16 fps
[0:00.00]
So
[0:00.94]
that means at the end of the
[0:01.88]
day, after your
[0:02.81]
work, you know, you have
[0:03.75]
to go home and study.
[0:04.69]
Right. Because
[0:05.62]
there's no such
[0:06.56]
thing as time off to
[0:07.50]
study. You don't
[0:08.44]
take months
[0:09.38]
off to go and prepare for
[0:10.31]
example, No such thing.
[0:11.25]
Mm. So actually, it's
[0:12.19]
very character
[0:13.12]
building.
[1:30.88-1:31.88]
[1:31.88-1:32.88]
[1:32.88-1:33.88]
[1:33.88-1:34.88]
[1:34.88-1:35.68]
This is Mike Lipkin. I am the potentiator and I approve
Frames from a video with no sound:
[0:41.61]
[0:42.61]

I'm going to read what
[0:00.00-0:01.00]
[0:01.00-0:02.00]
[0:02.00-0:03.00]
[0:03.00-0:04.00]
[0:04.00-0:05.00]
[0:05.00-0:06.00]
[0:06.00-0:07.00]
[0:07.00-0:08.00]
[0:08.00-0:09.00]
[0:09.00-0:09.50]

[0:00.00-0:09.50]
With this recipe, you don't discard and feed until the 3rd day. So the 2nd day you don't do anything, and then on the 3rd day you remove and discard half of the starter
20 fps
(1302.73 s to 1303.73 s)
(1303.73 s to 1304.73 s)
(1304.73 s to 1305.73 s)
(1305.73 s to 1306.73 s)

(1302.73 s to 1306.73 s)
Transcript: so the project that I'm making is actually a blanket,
-=-=-
Task to carry out: Copy out the whole listing, exactly as written.

Result of the exercise:
16 fps
[0:00.00]
So
[0:00.94]
that means at the end of the
[0:01.88]
day, after your
[0:02.81]
work, you know, you have
[0:03.75]
to go home and study.
[0:04.69]
Right. Because
[0:05.62]
there's no such
[0:06.56]
thing as time off to
[0:07.50]
study. You don't
[0:08.44]
take months
[0:09.38]
off to go and prepare for
[0:10.31]
example, No such thing.
[0:11.25]
Mm. So actually, it's
[0:12.19]
very character
[0:13.12]
building.
[1:30.88-1:31.88]
[1:31.88-1:32.88]
[1:32.88-1:33.88]
[1:33.88-1:34.88]
[1:34.88-1:35.68]
This is Mike Lipkin. I am the potentiator and I approve
Frames from a video with no sound:
[0:41.61]
[0:42.61]

I'm going to read what
[0:00.00-0:01.00]
[0:01.00-0:02.00]
[0:02.00-0:03.00]
[0:03.00-0:04.00]
[0:04.00-0:05.00]
[0:05.00-0:06.00]
[0:06.00-0:07.00]
[0:07.00-0:08.00]
[0:08.00-0:09.00]
[0:09.00-0:09.50]

[0:00.00-0:09.50]
With this recipe, you don't discard and feed until the 3rd day. So the 2nd day you don't do anything, and then on the 3rd day you remove and discard half of the starter
20 fps
(1302.73 s to 1303.73 s)
(1303.73 s to 1304.73 s)
(1304.73 s to 1305.73 s)
(1305.73 s to 1306.73 s)

(1302.73 s to 1306.73 s)
Transcript: so the project that I'm making is actually a blanket,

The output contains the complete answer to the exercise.